-- TRY IT --
Please set down every line of the records below exactly, without the pictures.

*** EXTRACTED DATA ***

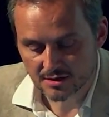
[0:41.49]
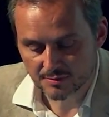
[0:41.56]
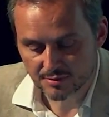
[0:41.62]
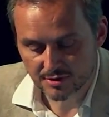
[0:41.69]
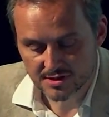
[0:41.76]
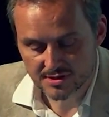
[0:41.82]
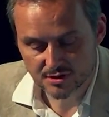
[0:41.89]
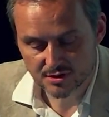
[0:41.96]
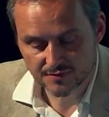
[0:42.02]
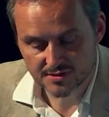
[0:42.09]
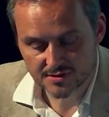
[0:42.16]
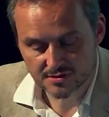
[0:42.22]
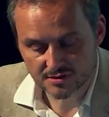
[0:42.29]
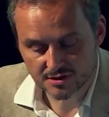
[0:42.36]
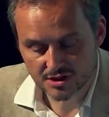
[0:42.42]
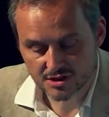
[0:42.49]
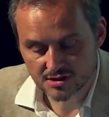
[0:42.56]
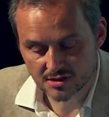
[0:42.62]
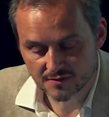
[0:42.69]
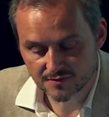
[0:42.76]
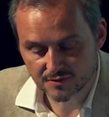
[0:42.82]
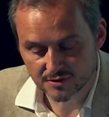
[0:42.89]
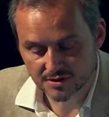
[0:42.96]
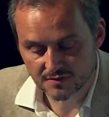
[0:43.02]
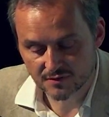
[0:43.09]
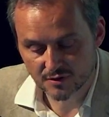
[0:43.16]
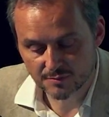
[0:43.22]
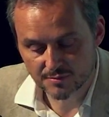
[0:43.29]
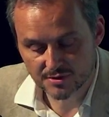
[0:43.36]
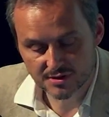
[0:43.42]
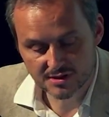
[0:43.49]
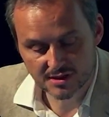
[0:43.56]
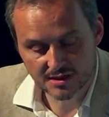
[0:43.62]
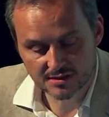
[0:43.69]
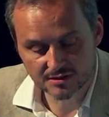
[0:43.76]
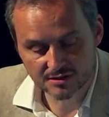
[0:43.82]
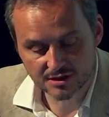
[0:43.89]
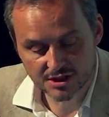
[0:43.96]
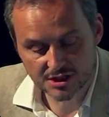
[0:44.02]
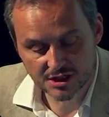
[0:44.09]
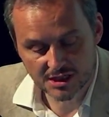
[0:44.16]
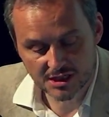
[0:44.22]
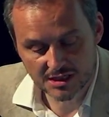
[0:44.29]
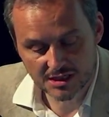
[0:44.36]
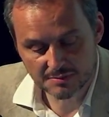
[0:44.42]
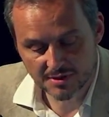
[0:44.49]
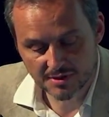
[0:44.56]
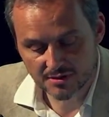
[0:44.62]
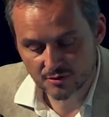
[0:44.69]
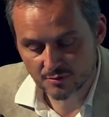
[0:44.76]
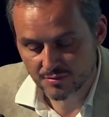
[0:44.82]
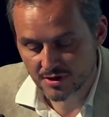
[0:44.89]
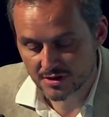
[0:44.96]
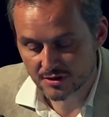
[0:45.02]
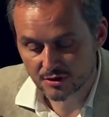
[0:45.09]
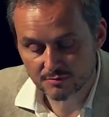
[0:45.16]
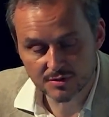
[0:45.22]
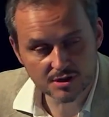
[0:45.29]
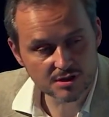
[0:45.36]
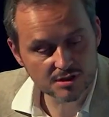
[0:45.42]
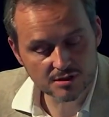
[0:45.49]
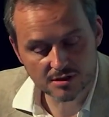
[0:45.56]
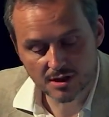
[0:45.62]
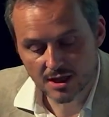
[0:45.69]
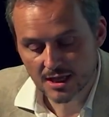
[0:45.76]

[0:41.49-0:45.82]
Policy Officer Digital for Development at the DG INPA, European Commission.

***

-- RESULT OF THIS TASK --
[0:41.49]
[0:41.56]
[0:41.62]
[0:41.69]
[0:41.76]
[0:41.82]
[0:41.89]
[0:41.96]
[0:42.02]
[0:42.09]
[0:42.16]
[0:42.22]
[0:42.29]
[0:42.36]
[0:42.42]
[0:42.49]
[0:42.56]
[0:42.62]
[0:42.69]
[0:42.76]
[0:42.82]
[0:42.89]
[0:42.96]
[0:43.02]
[0:43.09]
[0:43.16]
[0:43.22]
[0:43.29]
[0:43.36]
[0:43.42]
[0:43.49]
[0:43.56]
[0:43.62]
[0:43.69]
[0:43.76]
[0:43.82]
[0:43.89]
[0:43.96]
[0:44.02]
[0:44.09]
[0:44.16]
[0:44.22]
[0:44.29]
[0:44.36]
[0:44.42]
[0:44.49]
[0:44.56]
[0:44.62]
[0:44.69]
[0:44.76]
[0:44.82]
[0:44.89]
[0:44.96]
[0:45.02]
[0:45.09]
[0:45.16]
[0:45.22]
[0:45.29]
[0:45.36]
[0:45.42]
[0:45.49]
[0:45.56]
[0:45.62]
[0:45.69]
[0:45.76]

[0:41.49-0:45.82]
Policy Officer Digital for Development at the DG INPA, European Commission.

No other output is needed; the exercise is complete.